チェーン全周に注油が完了したら、余分なチェーンルブを拭き取っておく。 その際にもポイントが存在する。

チェーンの両サイドはしっかり握って拭き取る

チェーンの両サイドはどことも摺動しないので、基本的に潤滑の必要は無い。また、スプレーした時点でチェーンルブの皮膜が形成されており腐食しづらくなっている。

余計な油分はホコリの付着を招く要因となるので、ウェスでしっかり握って余剰分は拭き取り、薄く塗り伸ばしておく。

チェーンがぶれて握りづらいときは、しっかり握れるスプロケットの部分で拭き取ろう。

チェーン上下は軽くにぎって拭き取る

スプロケットの歯底にもしっかりチェーンルブを行き渡らせたいので、チェーンの上下は軽く握って意識的に油分を残すように拭き取る

注油後は20分くらい時間を置いて、チェーンルブを浸透させてから走行するのが理想的だ

慣れれば10分程度でメンテナンスできる!

作業になれた西貝さんならば、スタンドアップからクリーニング、注油まで含めて10~15分程度でメンテナンス作業を終えることができる。

そのぐらいの時間であればツーリングから帰ってきてバイクカバーをかけるまでの少しの時間でメンテナンスできるはずだ。

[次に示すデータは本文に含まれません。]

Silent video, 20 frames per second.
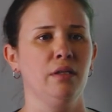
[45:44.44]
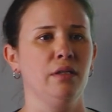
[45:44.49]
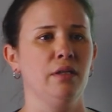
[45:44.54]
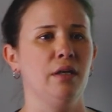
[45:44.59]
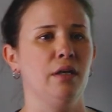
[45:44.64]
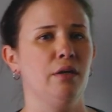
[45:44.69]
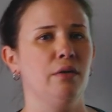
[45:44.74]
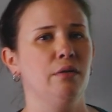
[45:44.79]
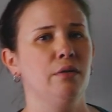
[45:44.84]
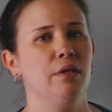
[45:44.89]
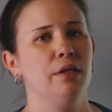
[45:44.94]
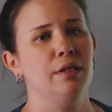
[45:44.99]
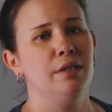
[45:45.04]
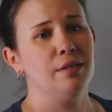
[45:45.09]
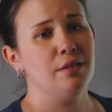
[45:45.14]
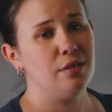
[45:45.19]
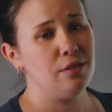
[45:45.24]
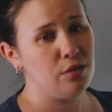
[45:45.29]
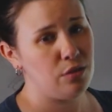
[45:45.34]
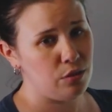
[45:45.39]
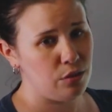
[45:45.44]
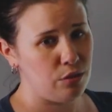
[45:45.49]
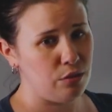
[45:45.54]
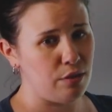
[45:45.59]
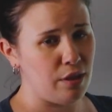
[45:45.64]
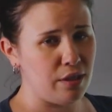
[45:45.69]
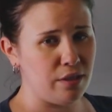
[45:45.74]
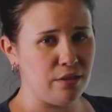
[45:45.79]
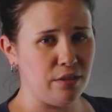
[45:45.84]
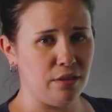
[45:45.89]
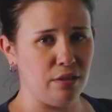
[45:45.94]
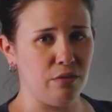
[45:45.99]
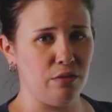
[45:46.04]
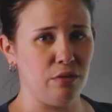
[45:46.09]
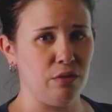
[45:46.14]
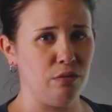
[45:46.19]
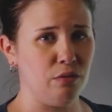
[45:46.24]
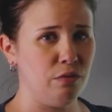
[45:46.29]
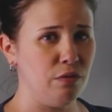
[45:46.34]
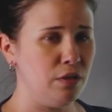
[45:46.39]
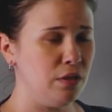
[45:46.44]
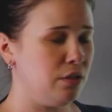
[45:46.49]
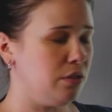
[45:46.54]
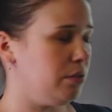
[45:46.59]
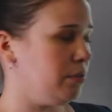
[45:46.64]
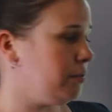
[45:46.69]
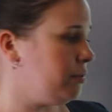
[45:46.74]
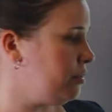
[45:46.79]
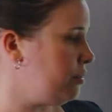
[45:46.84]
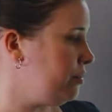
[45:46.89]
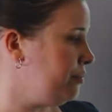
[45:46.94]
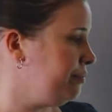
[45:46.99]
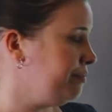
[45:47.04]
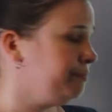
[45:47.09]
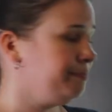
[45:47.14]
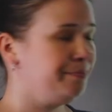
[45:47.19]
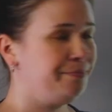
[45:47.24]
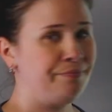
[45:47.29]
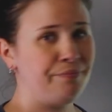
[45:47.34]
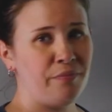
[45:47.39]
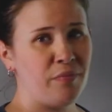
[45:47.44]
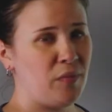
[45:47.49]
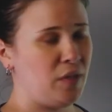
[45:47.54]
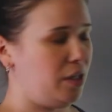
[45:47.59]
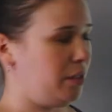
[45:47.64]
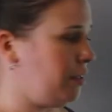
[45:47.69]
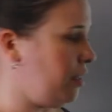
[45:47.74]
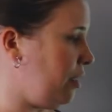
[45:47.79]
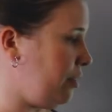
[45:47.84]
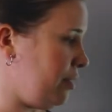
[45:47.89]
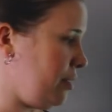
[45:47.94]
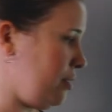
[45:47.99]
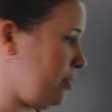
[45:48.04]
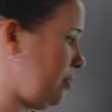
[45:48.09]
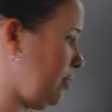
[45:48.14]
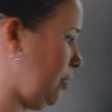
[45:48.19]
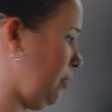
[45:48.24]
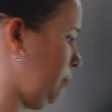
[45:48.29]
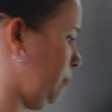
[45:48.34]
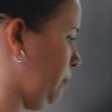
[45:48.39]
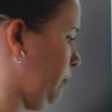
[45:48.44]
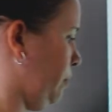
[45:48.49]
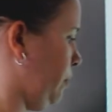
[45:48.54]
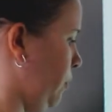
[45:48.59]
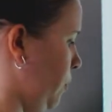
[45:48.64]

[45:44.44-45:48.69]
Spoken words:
Now, is this the correct significant figures? Not this time.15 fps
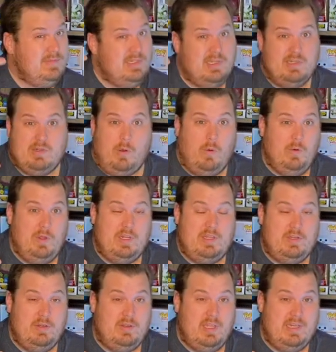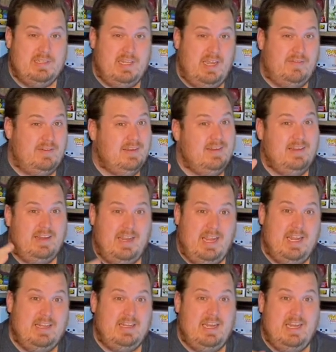There's only two things left.
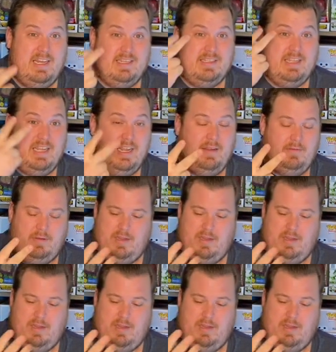It is the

ビギナーでも30分くらいで作業を行うことができるのではないだろうか。

初めてのDIYメンテにもおすすめのチェーンメンテナンス

バイクのメンテナンスはすべてショップにおまかせの人でも、工具を使わずボルトやパーツの脱着の必要がない チェーンメンテナンスなら、気軽に挑戦できるはずだ。

メンテナンススタンドは、チェーンメンテだけでなく洗車時にも便利なのでひとつ持っておくのもおすすめである。

ただし、チェーンメンテナンスは必ずエンジン停止状態で行うこと。エンジンをかけた状態でギアを入れてリアタイヤを回転させながら行うと、指が巻き込まれてしまうので大変危険だ!

ぜひ、自分の愛車のチェーンメンテナンスを正しい手順で行い、快適なバイクライフを楽しんでいただきたい!